Exercise brief = Please repeat exactly the lines from the one containing "Lip reading: we've" to the end of the entries below, both included, and omit all pictures.
———
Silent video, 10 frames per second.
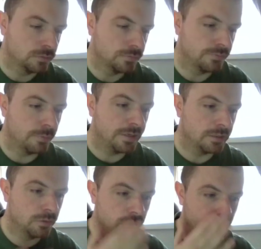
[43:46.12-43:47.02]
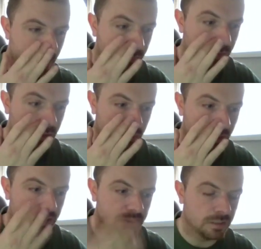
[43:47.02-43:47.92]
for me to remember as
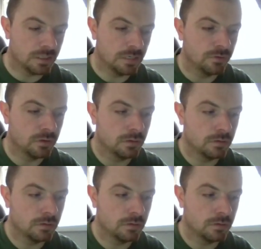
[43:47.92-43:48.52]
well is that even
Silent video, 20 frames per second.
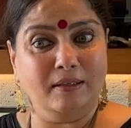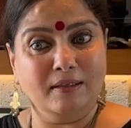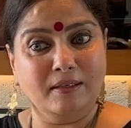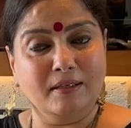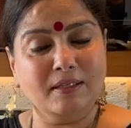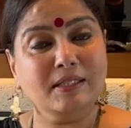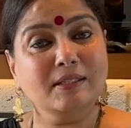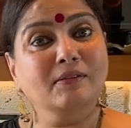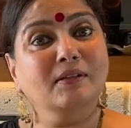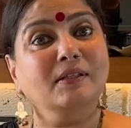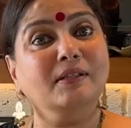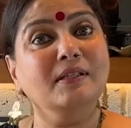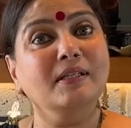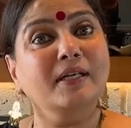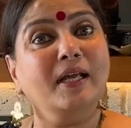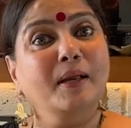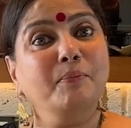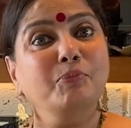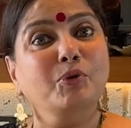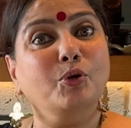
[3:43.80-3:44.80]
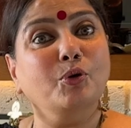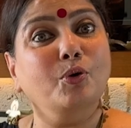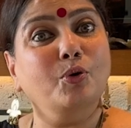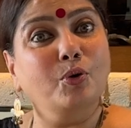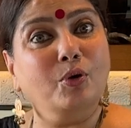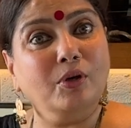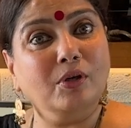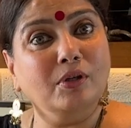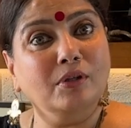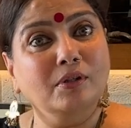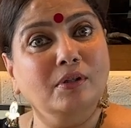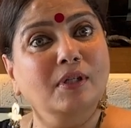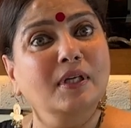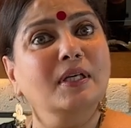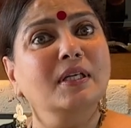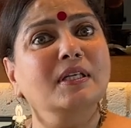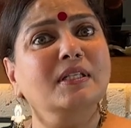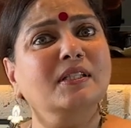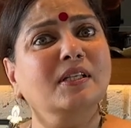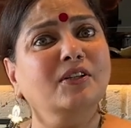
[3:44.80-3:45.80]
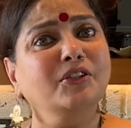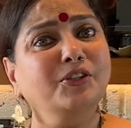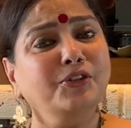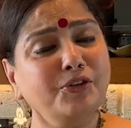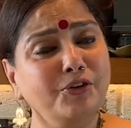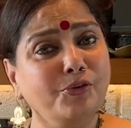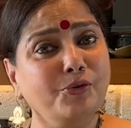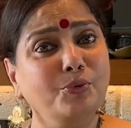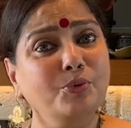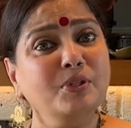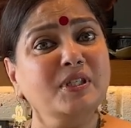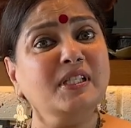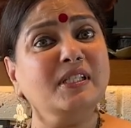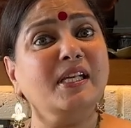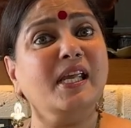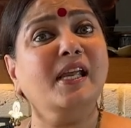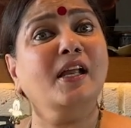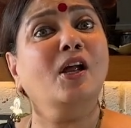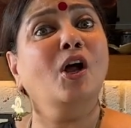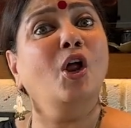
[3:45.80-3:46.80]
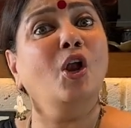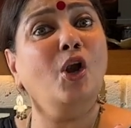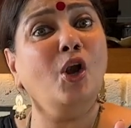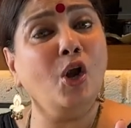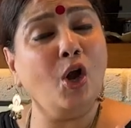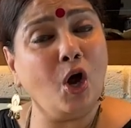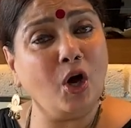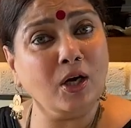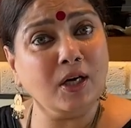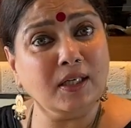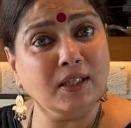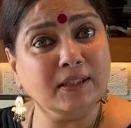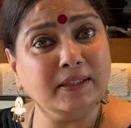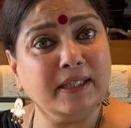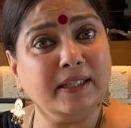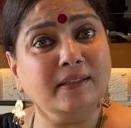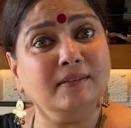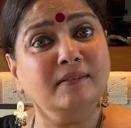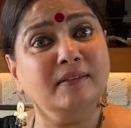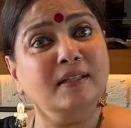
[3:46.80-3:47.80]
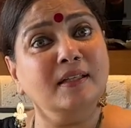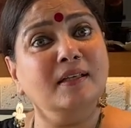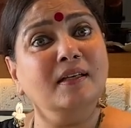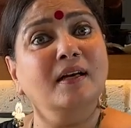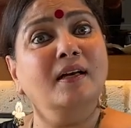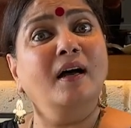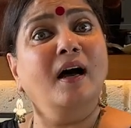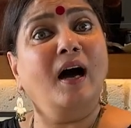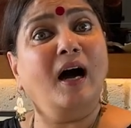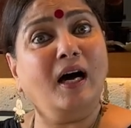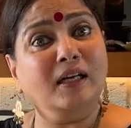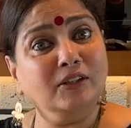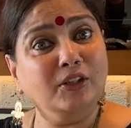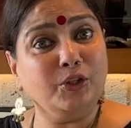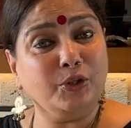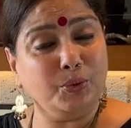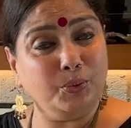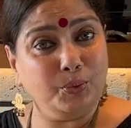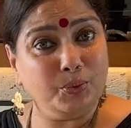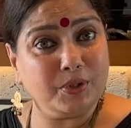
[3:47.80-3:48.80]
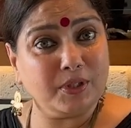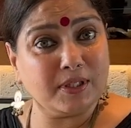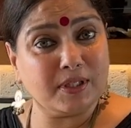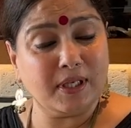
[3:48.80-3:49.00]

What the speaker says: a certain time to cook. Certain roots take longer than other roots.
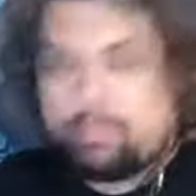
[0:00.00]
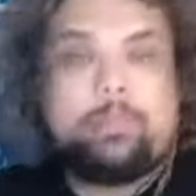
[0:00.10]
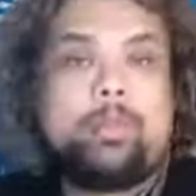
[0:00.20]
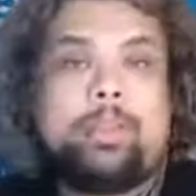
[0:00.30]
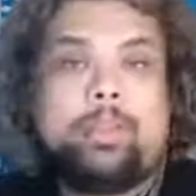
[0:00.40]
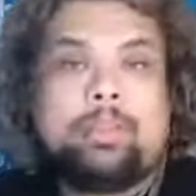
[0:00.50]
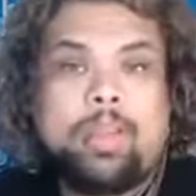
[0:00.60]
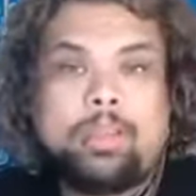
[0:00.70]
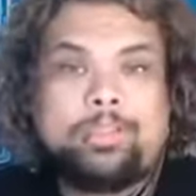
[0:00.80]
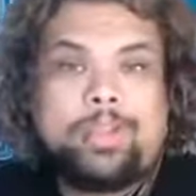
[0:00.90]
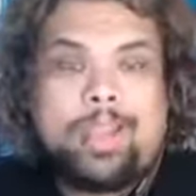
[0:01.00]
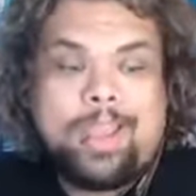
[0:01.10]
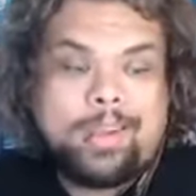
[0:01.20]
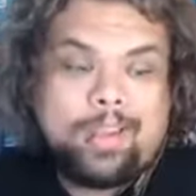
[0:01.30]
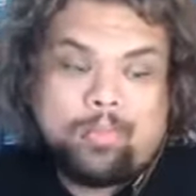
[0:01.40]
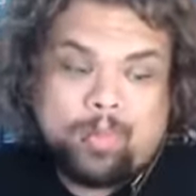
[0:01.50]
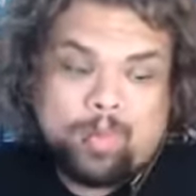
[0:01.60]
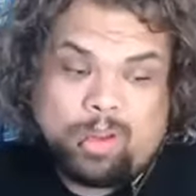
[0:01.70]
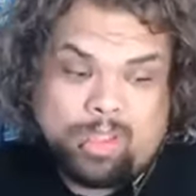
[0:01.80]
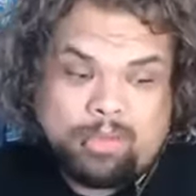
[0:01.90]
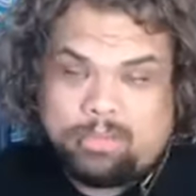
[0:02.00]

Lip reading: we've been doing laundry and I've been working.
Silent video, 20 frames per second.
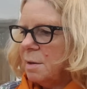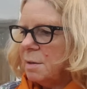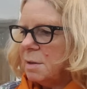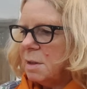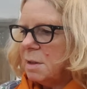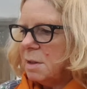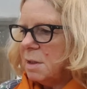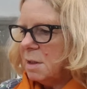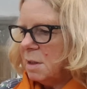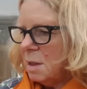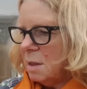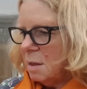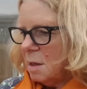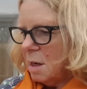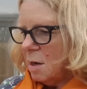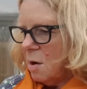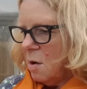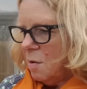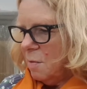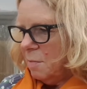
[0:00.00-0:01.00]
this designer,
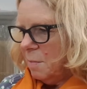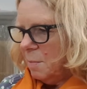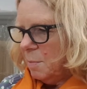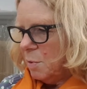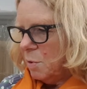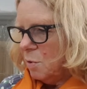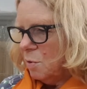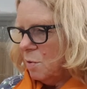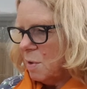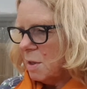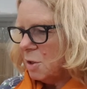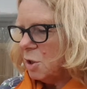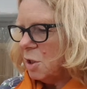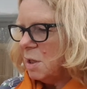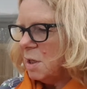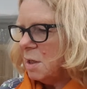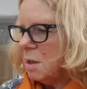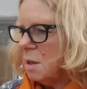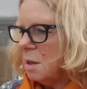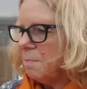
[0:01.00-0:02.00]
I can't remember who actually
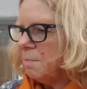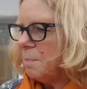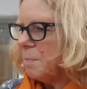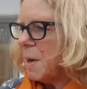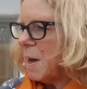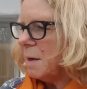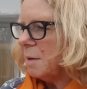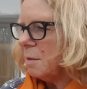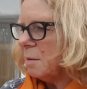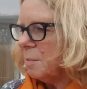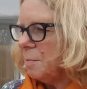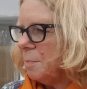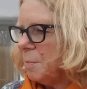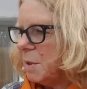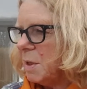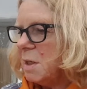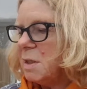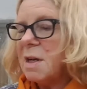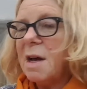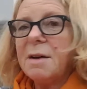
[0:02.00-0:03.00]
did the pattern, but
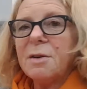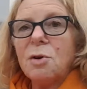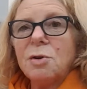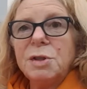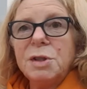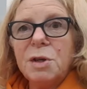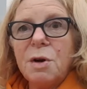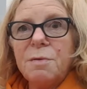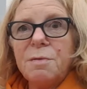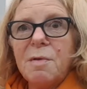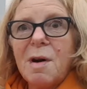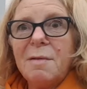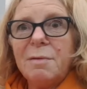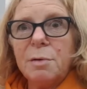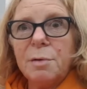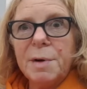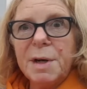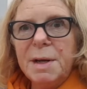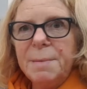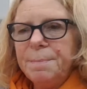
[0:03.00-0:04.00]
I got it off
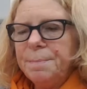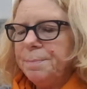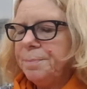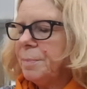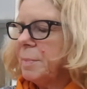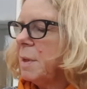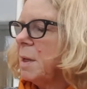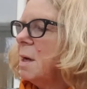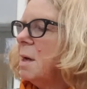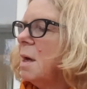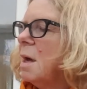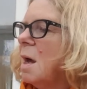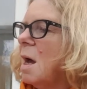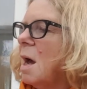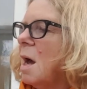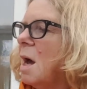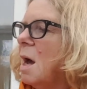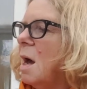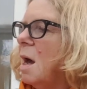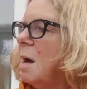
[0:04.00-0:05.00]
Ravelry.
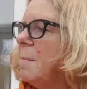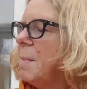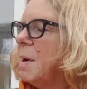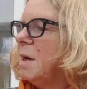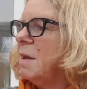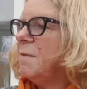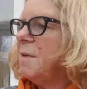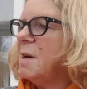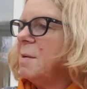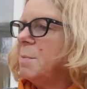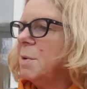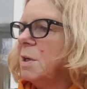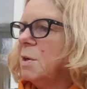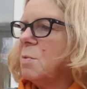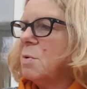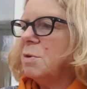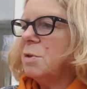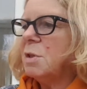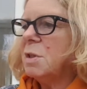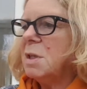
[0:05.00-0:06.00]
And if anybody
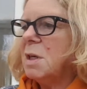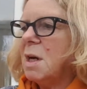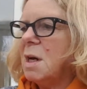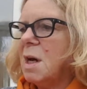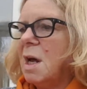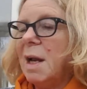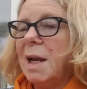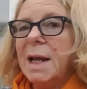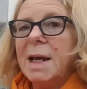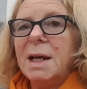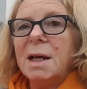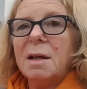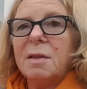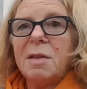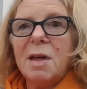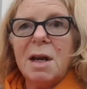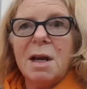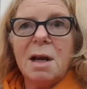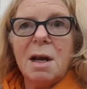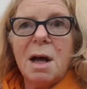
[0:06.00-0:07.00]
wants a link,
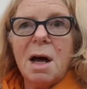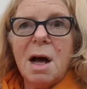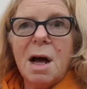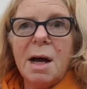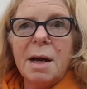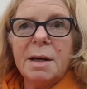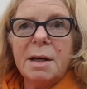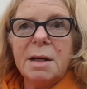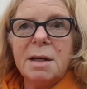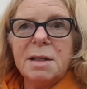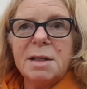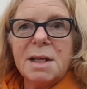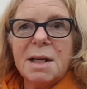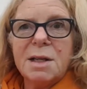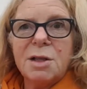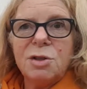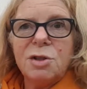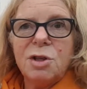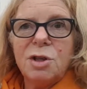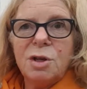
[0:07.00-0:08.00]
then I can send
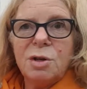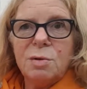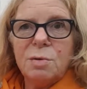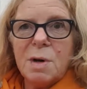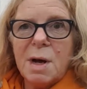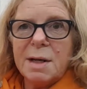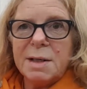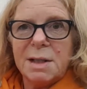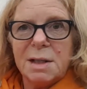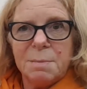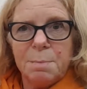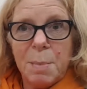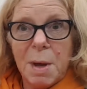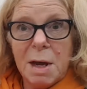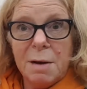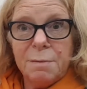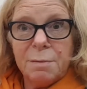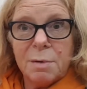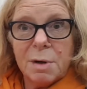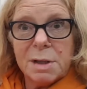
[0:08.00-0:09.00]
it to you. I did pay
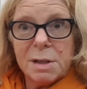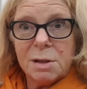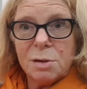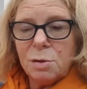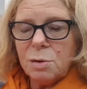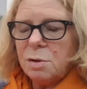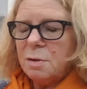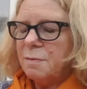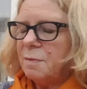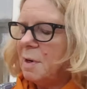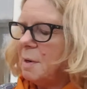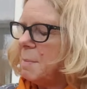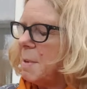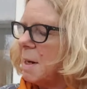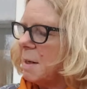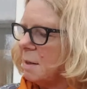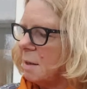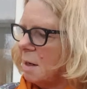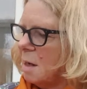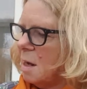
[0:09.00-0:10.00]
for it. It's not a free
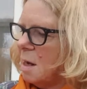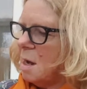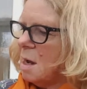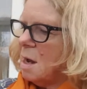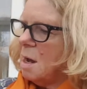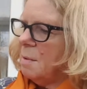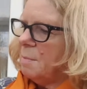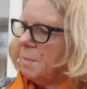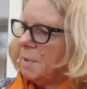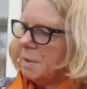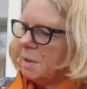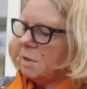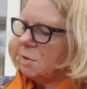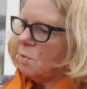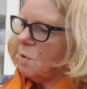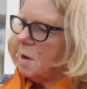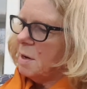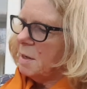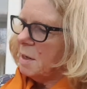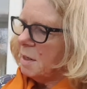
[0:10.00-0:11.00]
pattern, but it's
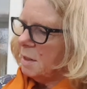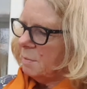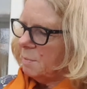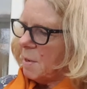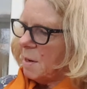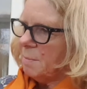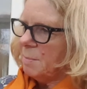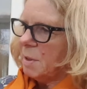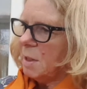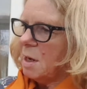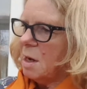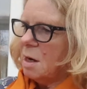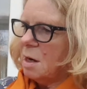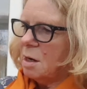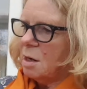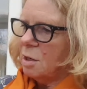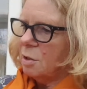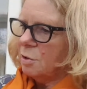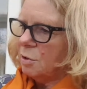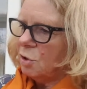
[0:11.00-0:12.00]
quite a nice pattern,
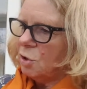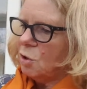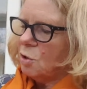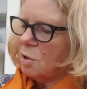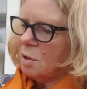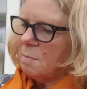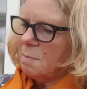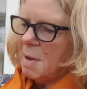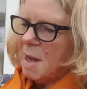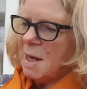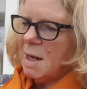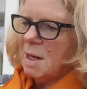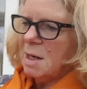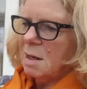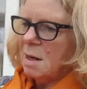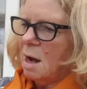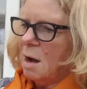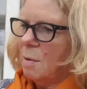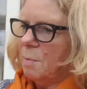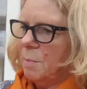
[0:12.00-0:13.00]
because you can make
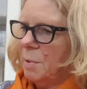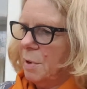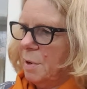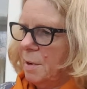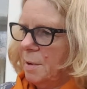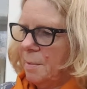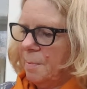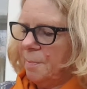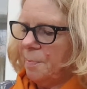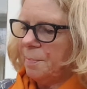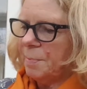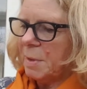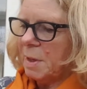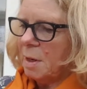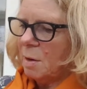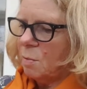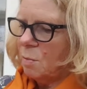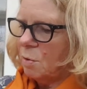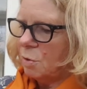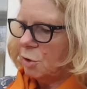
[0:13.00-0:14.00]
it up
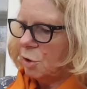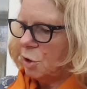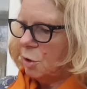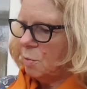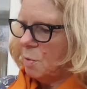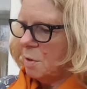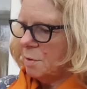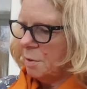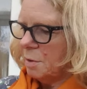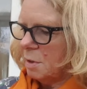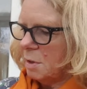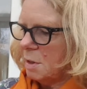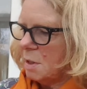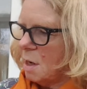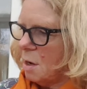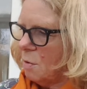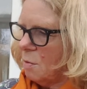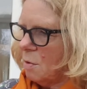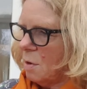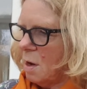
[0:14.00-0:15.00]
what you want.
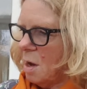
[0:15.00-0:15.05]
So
———
Solution for this task =
Lip reading: we've been doing laundry and I've been working.
Silent video, 20 frames per second.
[0:00.00-0:01.00]
this designer,
[0:01.00-0:02.00]
I can't remember who actually
[0:02.00-0:03.00]
did the pattern, but
[0:03.00-0:04.00]
I got it off
[0:04.00-0:05.00]
Ravelry.
[0:05.00-0:06.00]
And if anybody
[0:06.00-0:07.00]
wants a link,
[0:07.00-0:08.00]
then I can send
[0:08.00-0:09.00]
it to you. I did pay
[0:09.00-0:10.00]
for it. It's not a free
[0:10.00-0:11.00]
pattern, but it's
[0:11.00-0:12.00]
quite a nice pattern,
[0:12.00-0:13.00]
because you can make
[0:13.00-0:14.00]
it up
[0:14.00-0:15.00]
what you want.
[0:15.00-0:15.05]
So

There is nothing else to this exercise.